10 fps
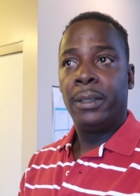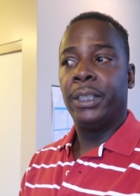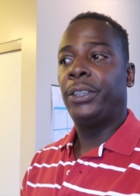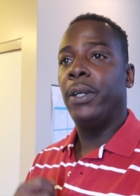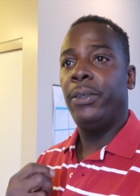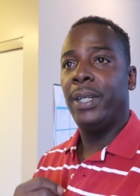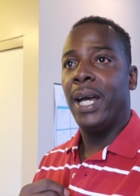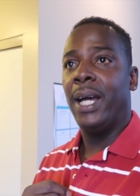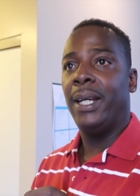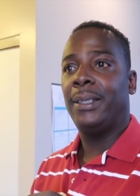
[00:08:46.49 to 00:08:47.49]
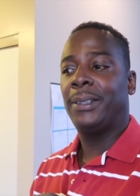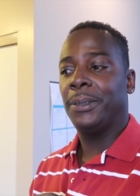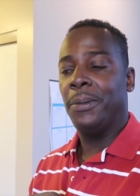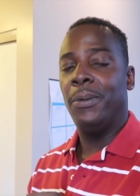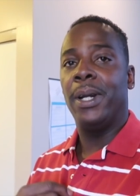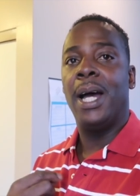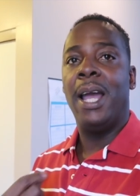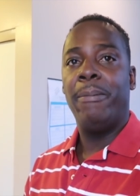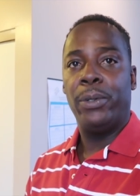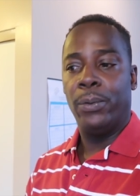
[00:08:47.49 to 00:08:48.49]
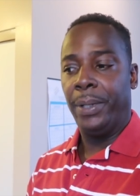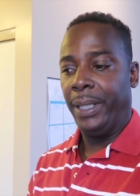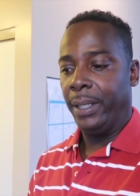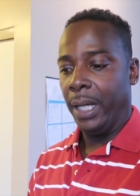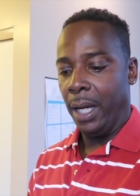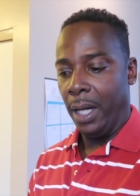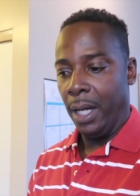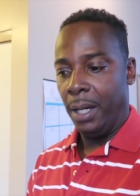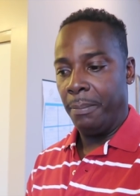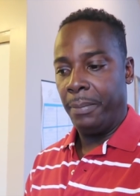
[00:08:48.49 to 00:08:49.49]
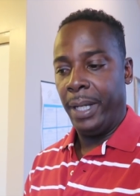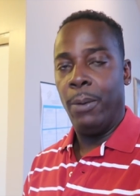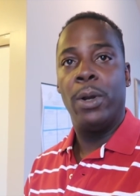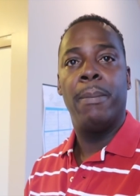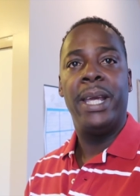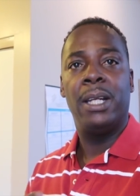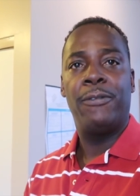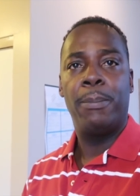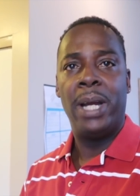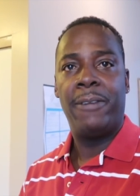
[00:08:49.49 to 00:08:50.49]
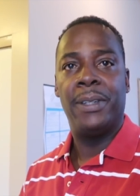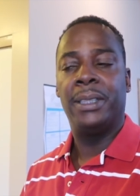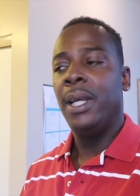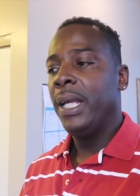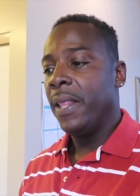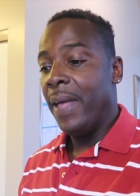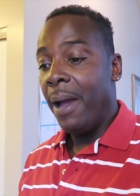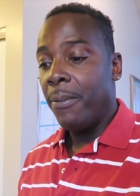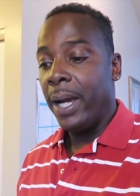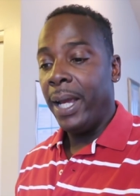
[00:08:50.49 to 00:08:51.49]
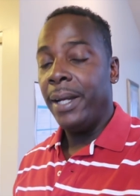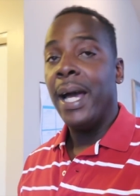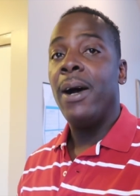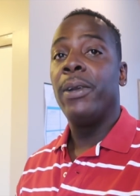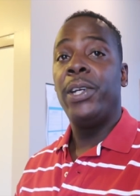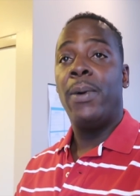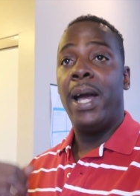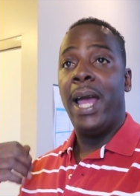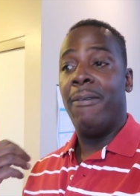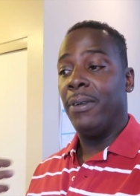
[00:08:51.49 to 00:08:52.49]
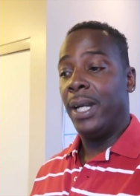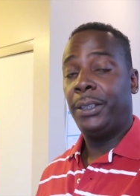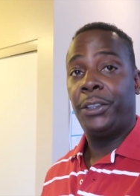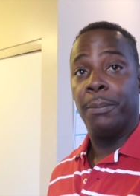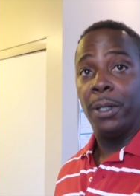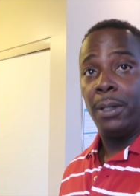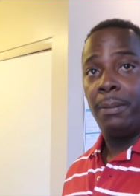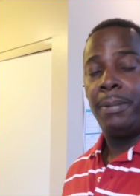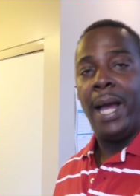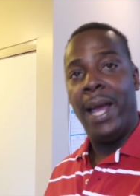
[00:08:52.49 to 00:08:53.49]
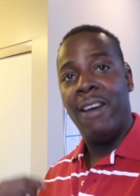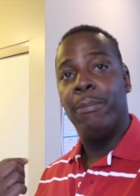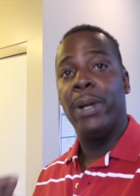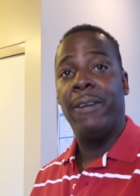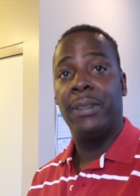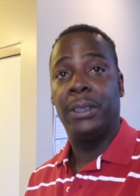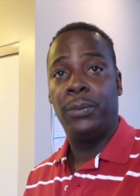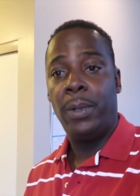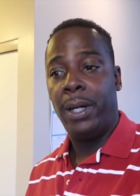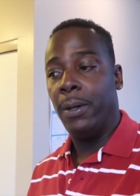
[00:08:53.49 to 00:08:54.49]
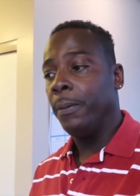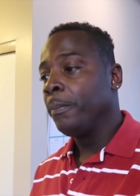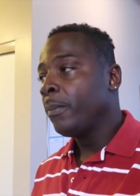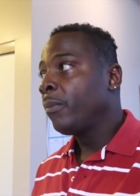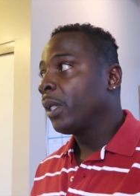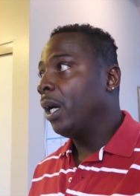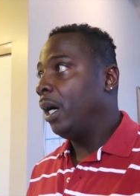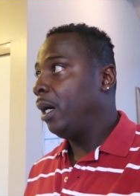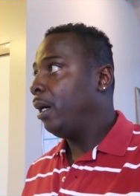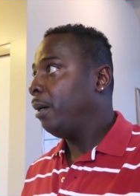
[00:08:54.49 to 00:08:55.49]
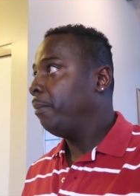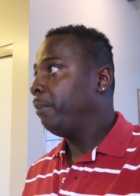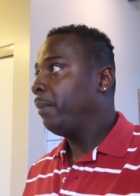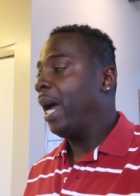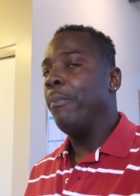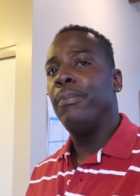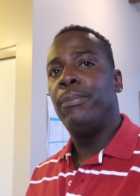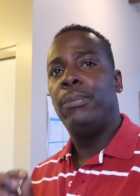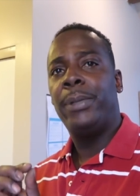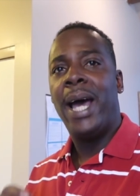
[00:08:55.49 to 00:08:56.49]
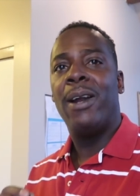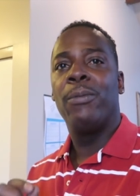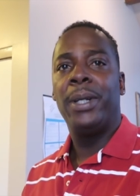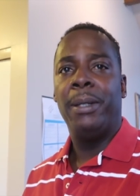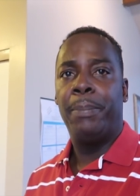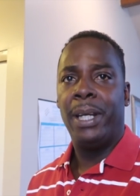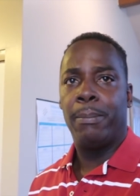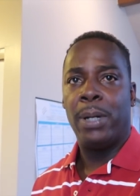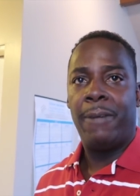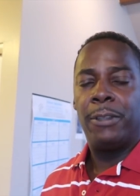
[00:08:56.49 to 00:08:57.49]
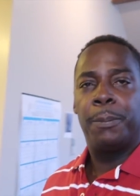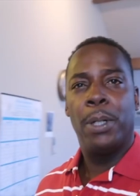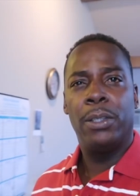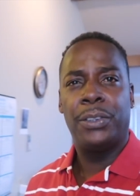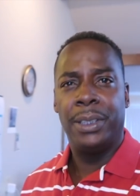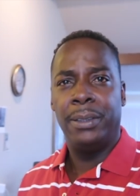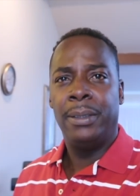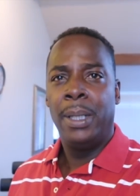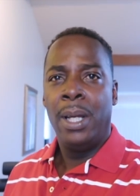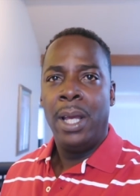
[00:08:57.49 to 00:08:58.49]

to show you guys what I'm doing um, and what I'm making for breakfast. That way, not only do I have lunch tomorrow, I have breakfast as well. Um, I'm not a really big breakfast person.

WHAT THE TASK ASKS
Provide a precise transcription of the listing, excluding each picture.

EXERCISE RESULT
10 fps
[00:08:46.49 to 00:08:47.49]
[00:08:47.49 to 00:08:48.49]
[00:08:48.49 to 00:08:49.49]
[00:08:49.49 to 00:08:50.49]
[00:08:50.49 to 00:08:51.49]
[00:08:51.49 to 00:08:52.49]
[00:08:52.49 to 00:08:53.49]
[00:08:53.49 to 00:08:54.49]
[00:08:54.49 to 00:08:55.49]
[00:08:55.49 to 00:08:56.49]
[00:08:56.49 to 00:08:57.49]
[00:08:57.49 to 00:08:58.49]

to show you guys what I'm doing um, and what I'm making for breakfast. That way, not only do I have lunch tomorrow, I have breakfast as well. Um, I'm not a really big breakfast person.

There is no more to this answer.